[What is required] What is needed is an exact copy of the lines in the listing below, from the one with "[11:48.27-11:49.27]" up to and including the one with "What the speaker", with no other lines.
========================
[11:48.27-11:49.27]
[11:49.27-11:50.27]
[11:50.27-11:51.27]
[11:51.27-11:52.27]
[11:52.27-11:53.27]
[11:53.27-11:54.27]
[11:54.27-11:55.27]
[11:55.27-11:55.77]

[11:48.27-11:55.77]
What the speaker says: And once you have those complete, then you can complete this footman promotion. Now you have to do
========================
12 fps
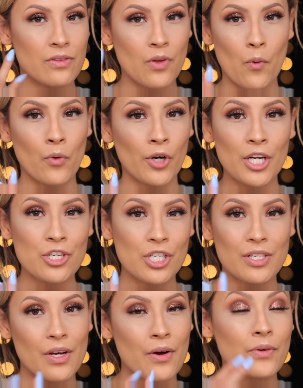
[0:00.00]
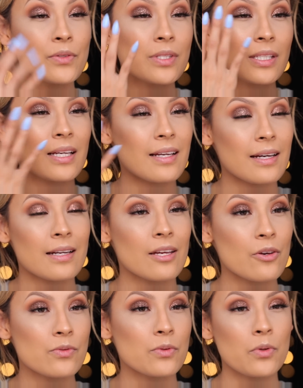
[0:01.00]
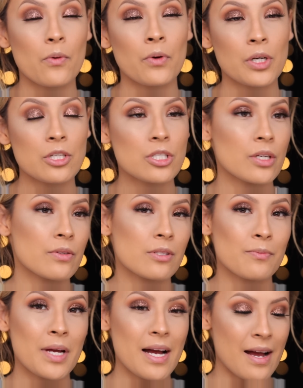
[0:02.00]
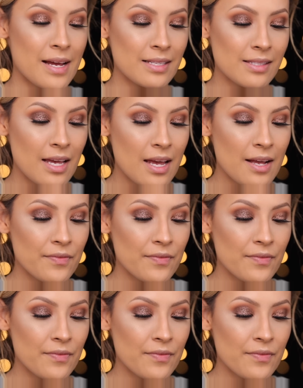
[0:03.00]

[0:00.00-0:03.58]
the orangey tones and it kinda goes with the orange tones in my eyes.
========================
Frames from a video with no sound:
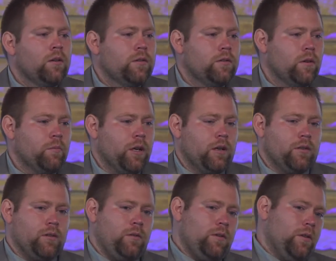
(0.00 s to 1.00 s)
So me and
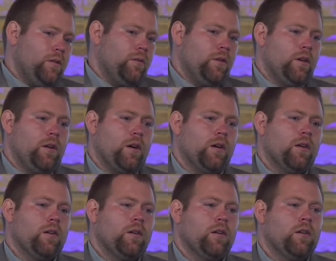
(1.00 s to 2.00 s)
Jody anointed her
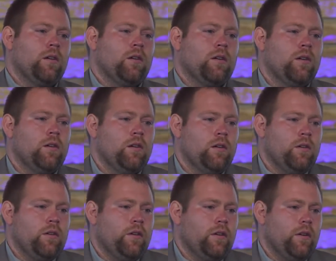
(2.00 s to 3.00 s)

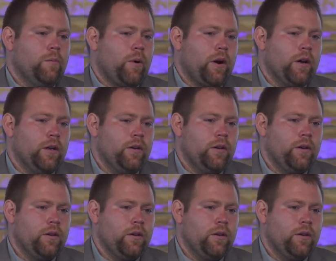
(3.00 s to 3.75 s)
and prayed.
========================
[Task solution]
[11:48.27-11:49.27]
[11:49.27-11:50.27]
[11:50.27-11:51.27]
[11:51.27-11:52.27]
[11:52.27-11:53.27]
[11:53.27-11:54.27]
[11:54.27-11:55.27]
[11:55.27-11:55.77]

[11:48.27-11:55.77]
What the speaker says: And once you have those complete, then you can complete this footman promotion. Now you have to do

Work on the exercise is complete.